Extremely well written!

Another interesting concept is the whole idea regarding Post Market Surveillance. These drugs
when going through clinical trials and being pumped through the pipeline take in consideration many factors, yet each individual many respond differently than the next.

Post market surveillance attempts to monitor the safety and efficacy of a drug or device after it has been released into the market! So we know (for the most part) how Drug X works, but we do not truly know the effects of Patient A when taking Drug X AND Drug Y in combo, or how Patient B will react when taking Drug X and Drug Z... what about Patient C taking Drug X, Drug Y, and half the regular dozen of Drug Z while being on a low carb diet, sedentary life style, being a female, as well as drinking ‘average’ amounts of caffeine?

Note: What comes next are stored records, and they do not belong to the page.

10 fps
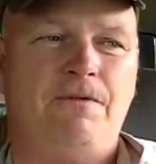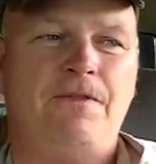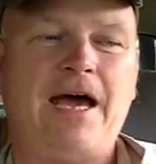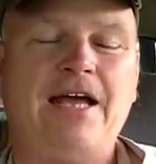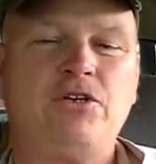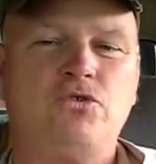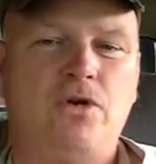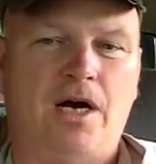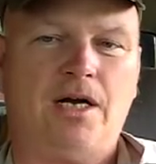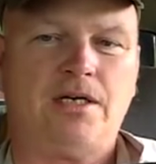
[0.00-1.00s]
That
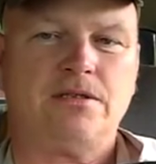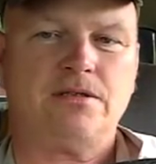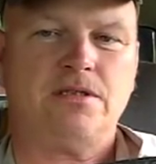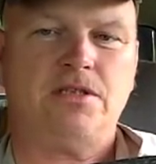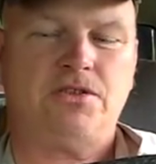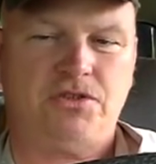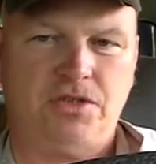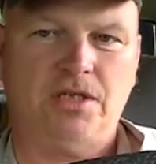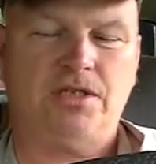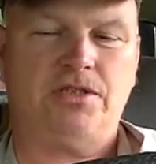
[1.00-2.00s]
truck is
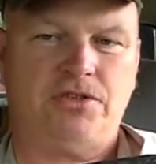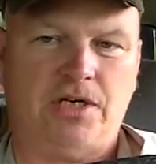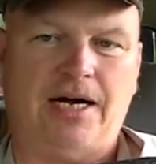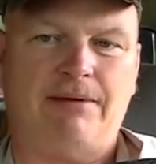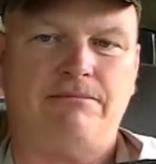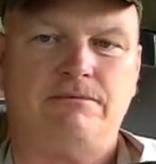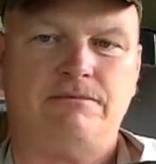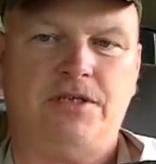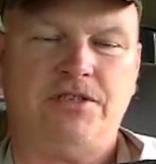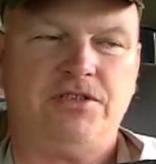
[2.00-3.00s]
still in the shop.
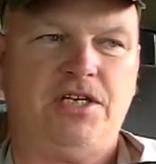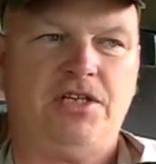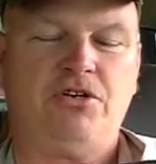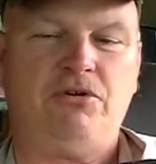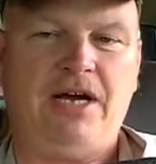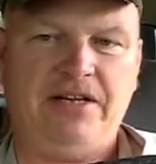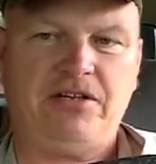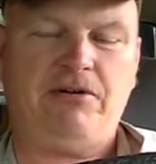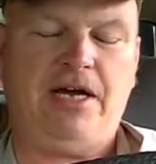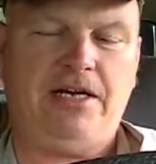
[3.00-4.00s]
I just had to crank. The
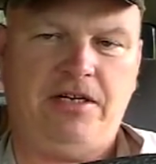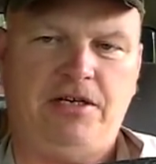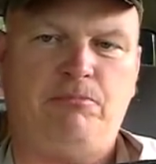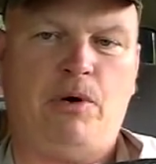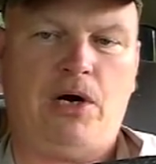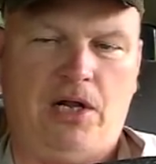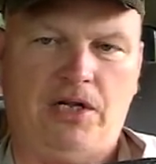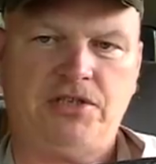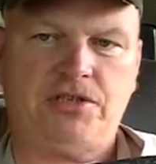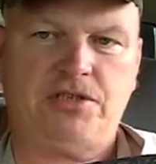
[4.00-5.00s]
crank need
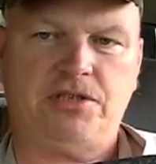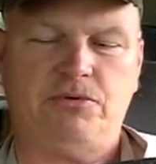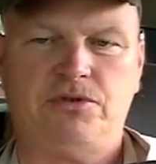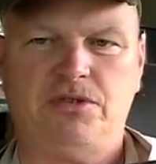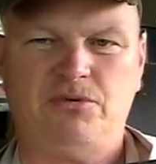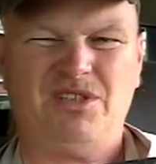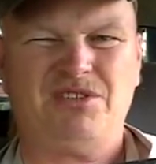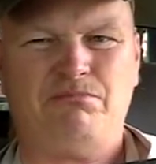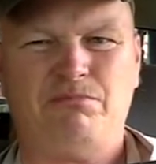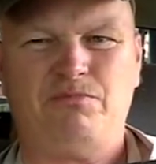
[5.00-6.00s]
polished, because it
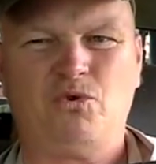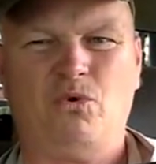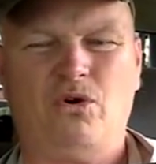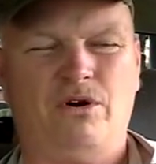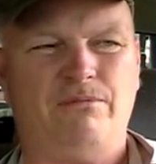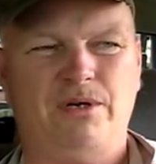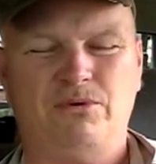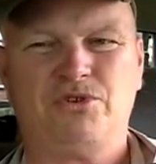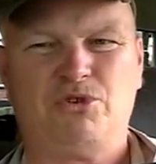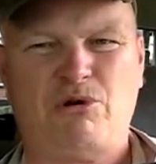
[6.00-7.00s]
wasn't scored, but it
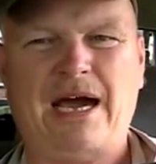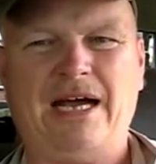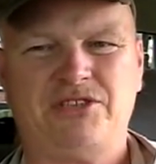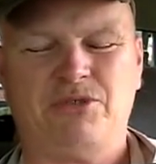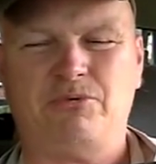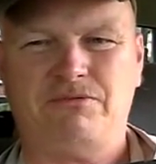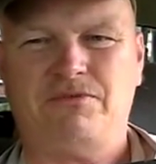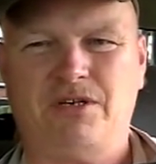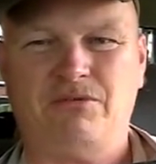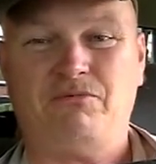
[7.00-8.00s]
was scratched. So we
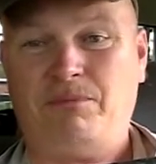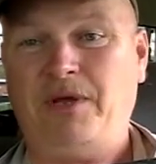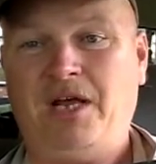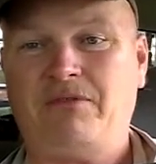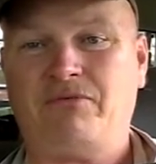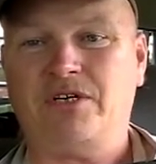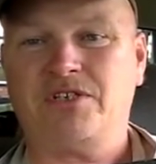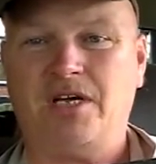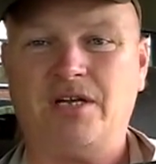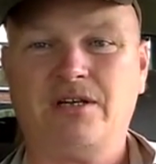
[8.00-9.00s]
figured, from the
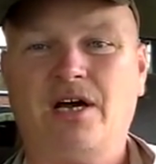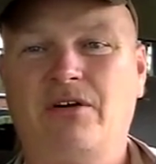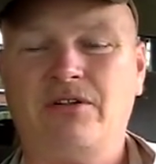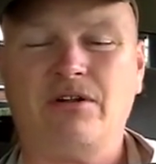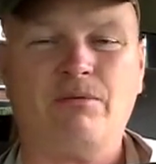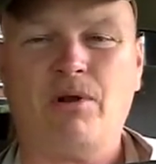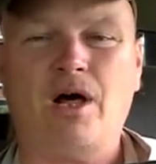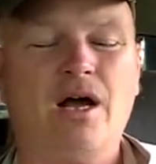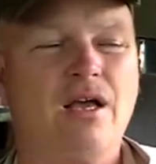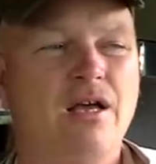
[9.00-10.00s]
antifreeze getting down into the block.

It is very interesting how these medications function in our bodies, as well as the varied effects they have on people!

Thank you for your article, it was a pleasure to read!

No single drug works the same for everyone, which is why you adjust a mixture of different drugs based on performance

There's the same problem in "my" field of science. There are loads of studies describing positive health effect of different foods and food constituents, and every day, there's a new "superfood" (how I hate this word^^) in town.
And if you look it up, it's just an in vitro study using completely irrelevant concentrations.

I think the main problem is how media presents it. We scientist know which type of study really means that you have a proven effect, and which just provide hints and preliminary data.
But the public does not, and thus jumps on every reported effect, no matter under which conditions it was produced. We need much better public reporting of science.

If someone wants to reduce their body weight, they will look for the pill, milkshake, tea, etc. that makes the miracle, rather than modify their diet and lifestyle because most people prefer the easiest way, which is used by the industry and the whole chain involved.

so true...

Oh, superfood. Such an exhausting topic..

A nutritious or non-nutritious compound present in foods has your intrinsic characteristics and your power to effect changes in human health is impressive, either positively or negatively. However, this effect depends on multiple factors, it can not be taken in isolation. It is the beauty of science, to discover how it interacts with other elements and the human organism. It is incredible to see that the behavior of the same compound of a food can benefit in the fight against cancer to someone, while another person can harm it, due to genetic polymorphisms. Science never stops, fortunately!
What today is a truth, tomorrow may not be true, at least for some.

brrrr, u said the word....bibber

I'm an undergraduate in microbiology and i have to say this post was really educating. Thanks @suesa. My opinion in this is that scientist these days jumps into conclusion early without ascertaining what the effect of the promising drugs might leads to when used as medications. Two types of disease causing microorganism might have the same symptoms in human cell. Just because lemon juice kills one does not mean it can kill others.